[ABOUT THIS EXERCISE]
Could you copy out all of the records below exactly, leaving out every picture?
(LISTED RECORDS)
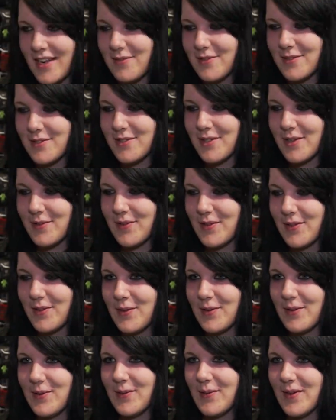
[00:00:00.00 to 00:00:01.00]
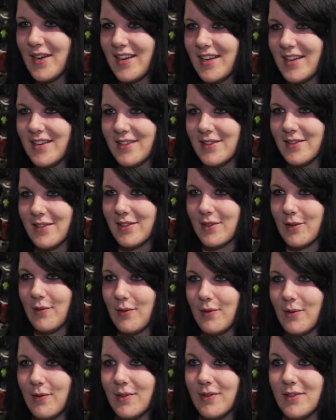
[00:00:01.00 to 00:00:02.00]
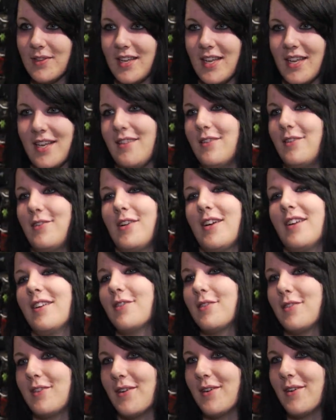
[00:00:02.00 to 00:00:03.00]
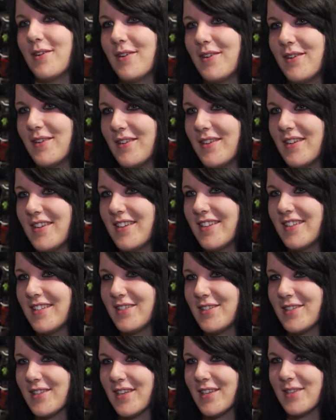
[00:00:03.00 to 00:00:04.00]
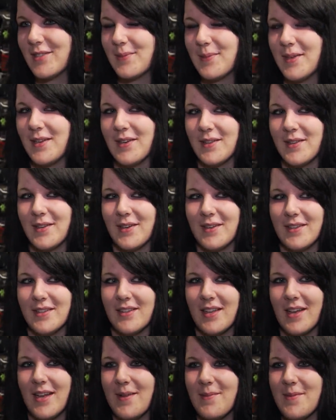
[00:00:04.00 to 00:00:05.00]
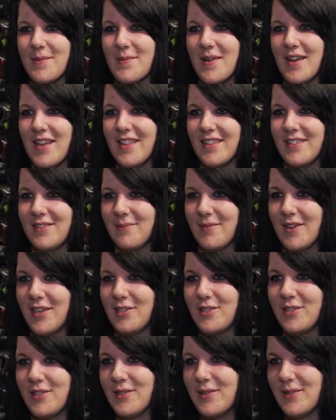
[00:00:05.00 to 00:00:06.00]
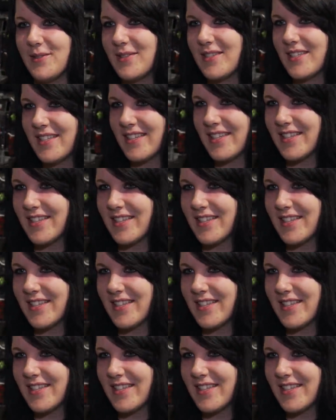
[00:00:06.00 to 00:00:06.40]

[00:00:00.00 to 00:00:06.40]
have to suffer through the wedding like the whole day in a dress, so should like spend a little time in my shoes.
(End LISTED RECORDS)
[SOLUTION TO THE EXERCISE]
[00:00:00.00 to 00:00:01.00]
[00:00:01.00 to 00:00:02.00]
[00:00:02.00 to 00:00:03.00]
[00:00:03.00 to 00:00:04.00]
[00:00:04.00 to 00:00:05.00]
[00:00:05.00 to 00:00:06.00]
[00:00:06.00 to 00:00:06.40]

[00:00:00.00 to 00:00:06.40]
have to suffer through the wedding like the whole day in a dress, so should like spend a little time in my shoes.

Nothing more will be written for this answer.